**THE TASK:**
Would you please copy only the lines from the line that contains "[0:05.00-0:06.00]" to the end of the data below, exactly, leaving every picture out?

**TASK MATERIAL:**
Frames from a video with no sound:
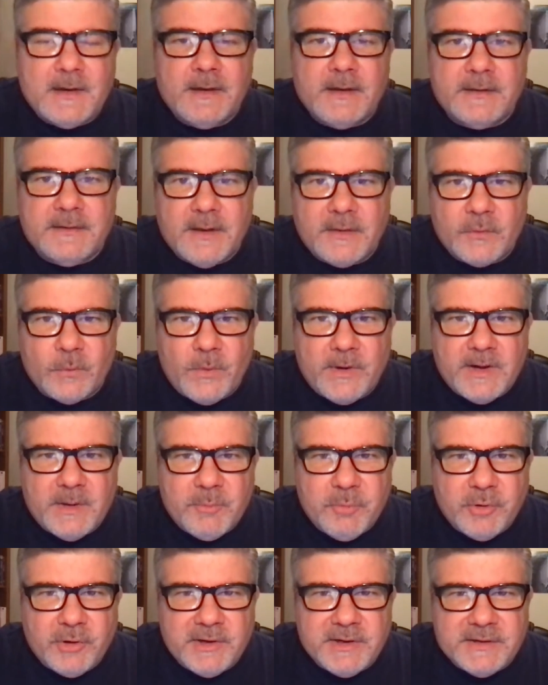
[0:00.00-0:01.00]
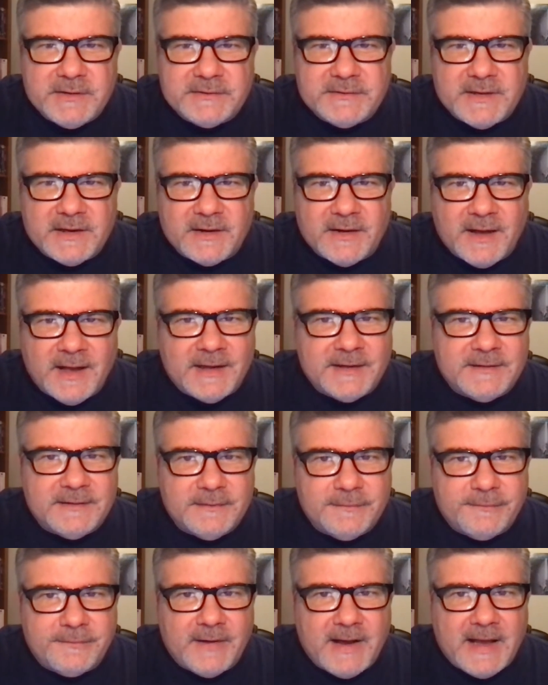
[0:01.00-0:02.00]
another way to put it is they're
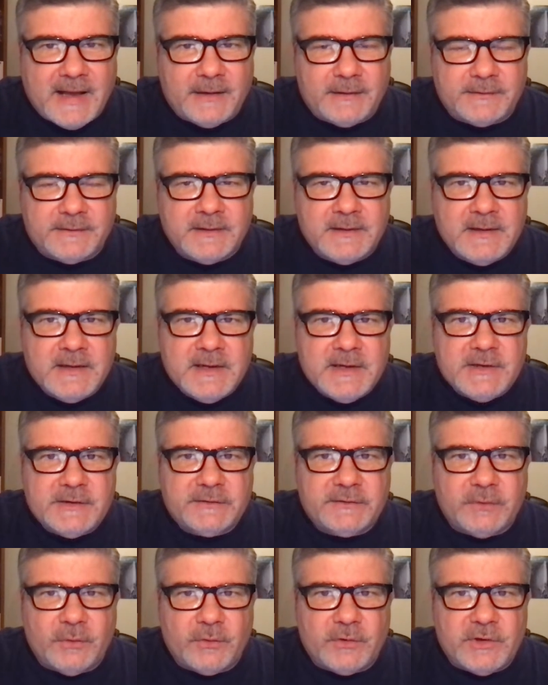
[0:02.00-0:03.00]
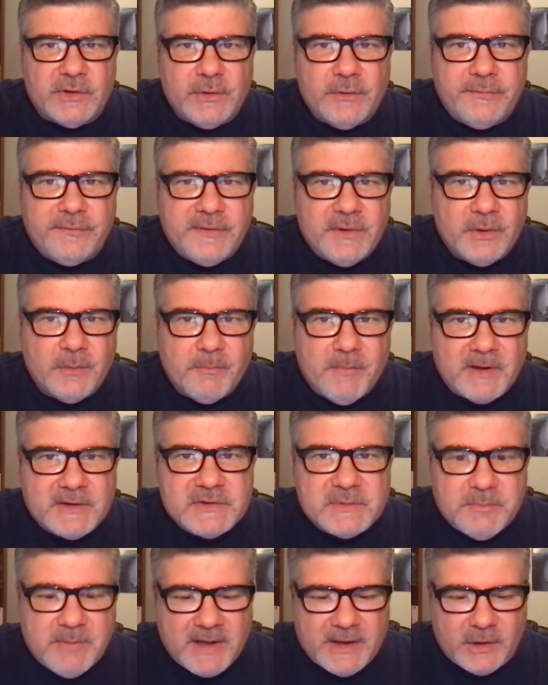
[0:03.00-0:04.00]
undefiled. So you feel
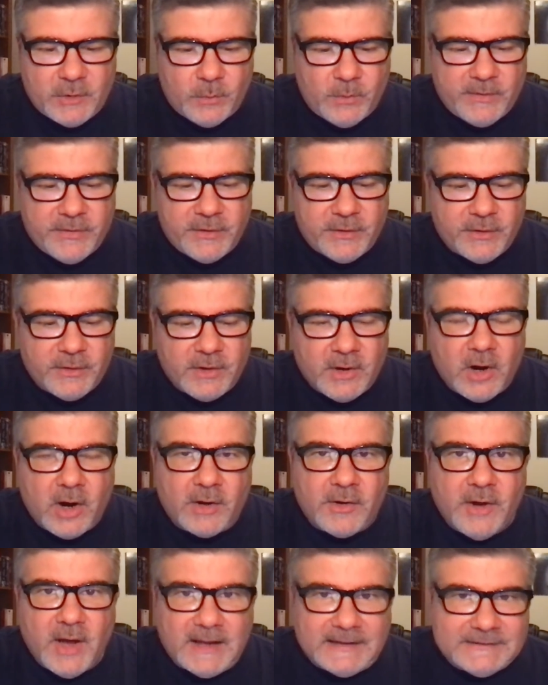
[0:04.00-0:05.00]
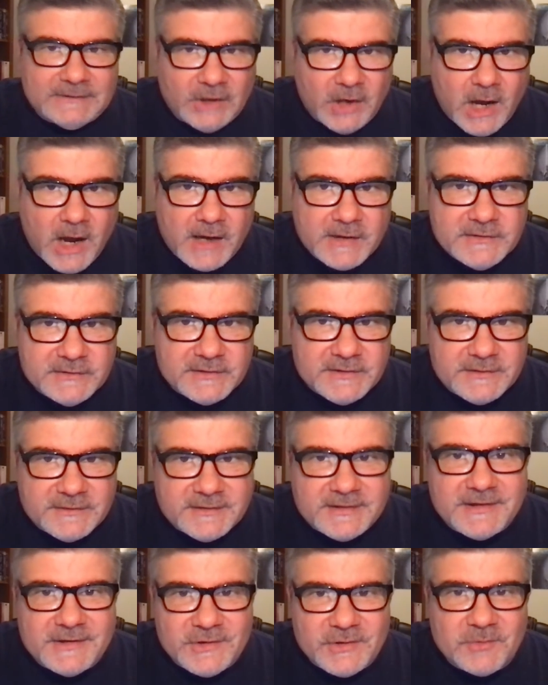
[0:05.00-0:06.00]
much better when there are not
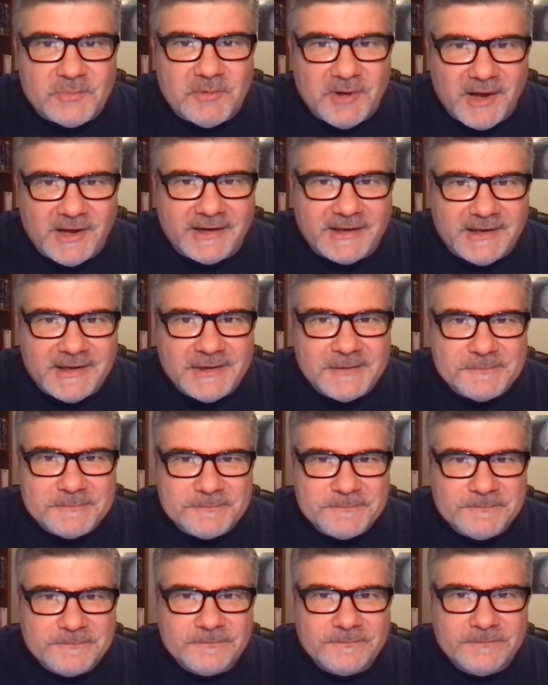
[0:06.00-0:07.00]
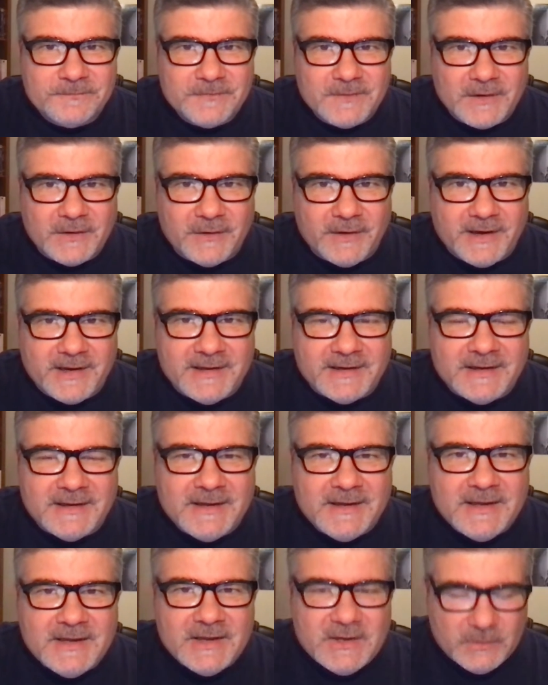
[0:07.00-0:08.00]
toxins in your body, right?
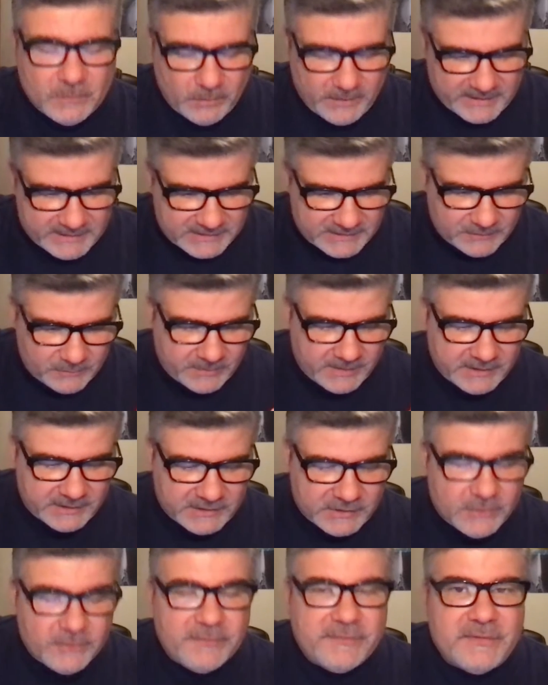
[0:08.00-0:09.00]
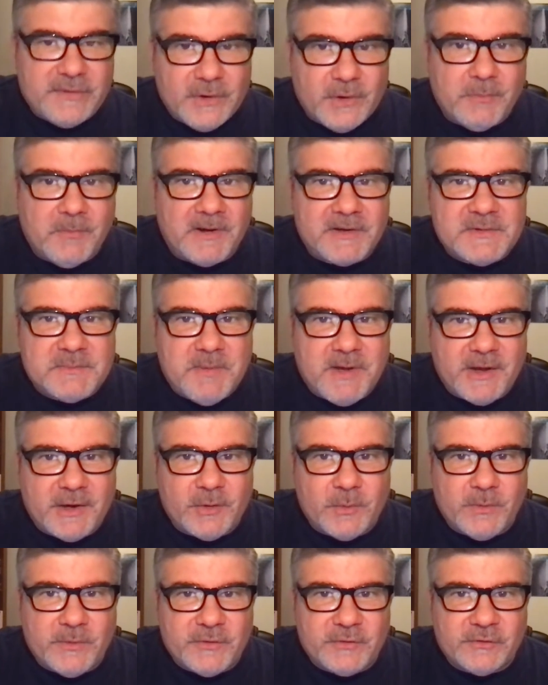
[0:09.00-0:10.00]
When you, when you feel much
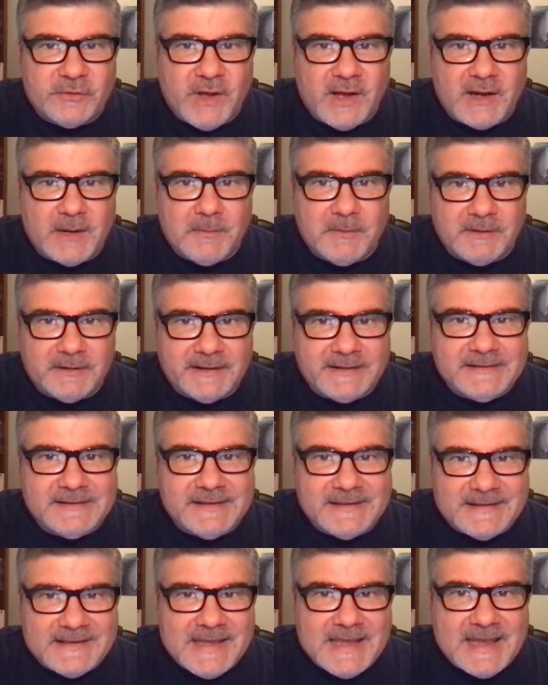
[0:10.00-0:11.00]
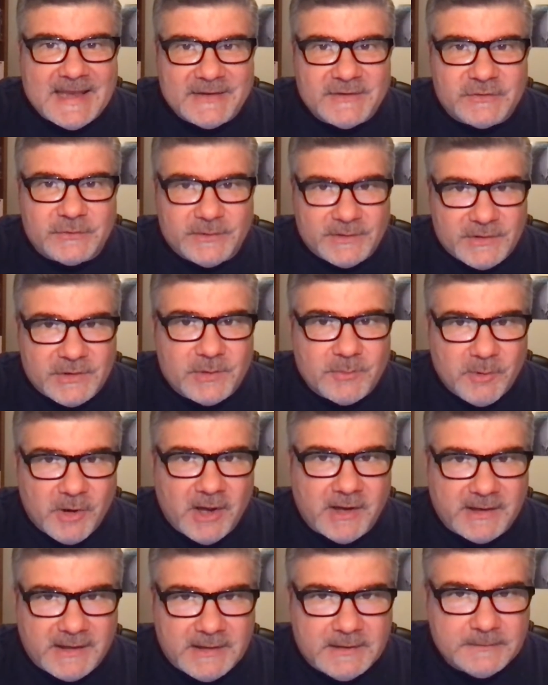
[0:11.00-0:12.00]
better when there's not a malignant cancer in your
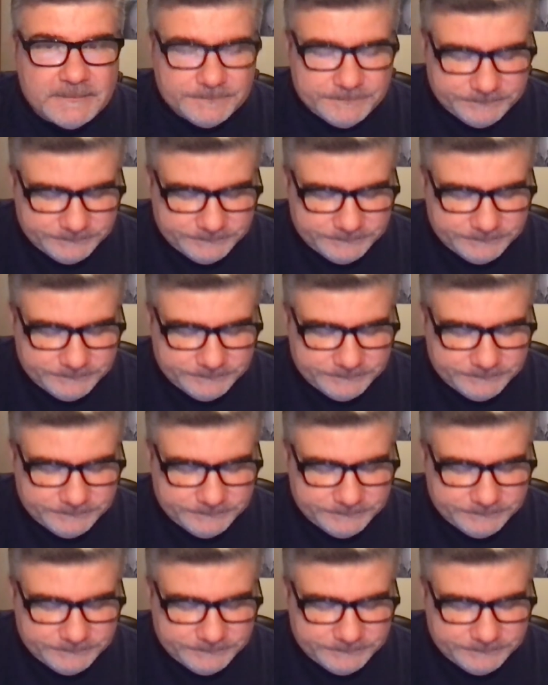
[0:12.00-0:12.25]
body.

**WRITTEN REPLY:**
[0:05.00-0:06.00]
much better when there are not
[0:06.00-0:07.00]
[0:07.00-0:08.00]
toxins in your body, right?
[0:08.00-0:09.00]
[0:09.00-0:10.00]
When you, when you feel much
[0:10.00-0:11.00]
[0:11.00-0:12.00]
better when there's not a malignant cancer in your
[0:12.00-0:12.25]
body.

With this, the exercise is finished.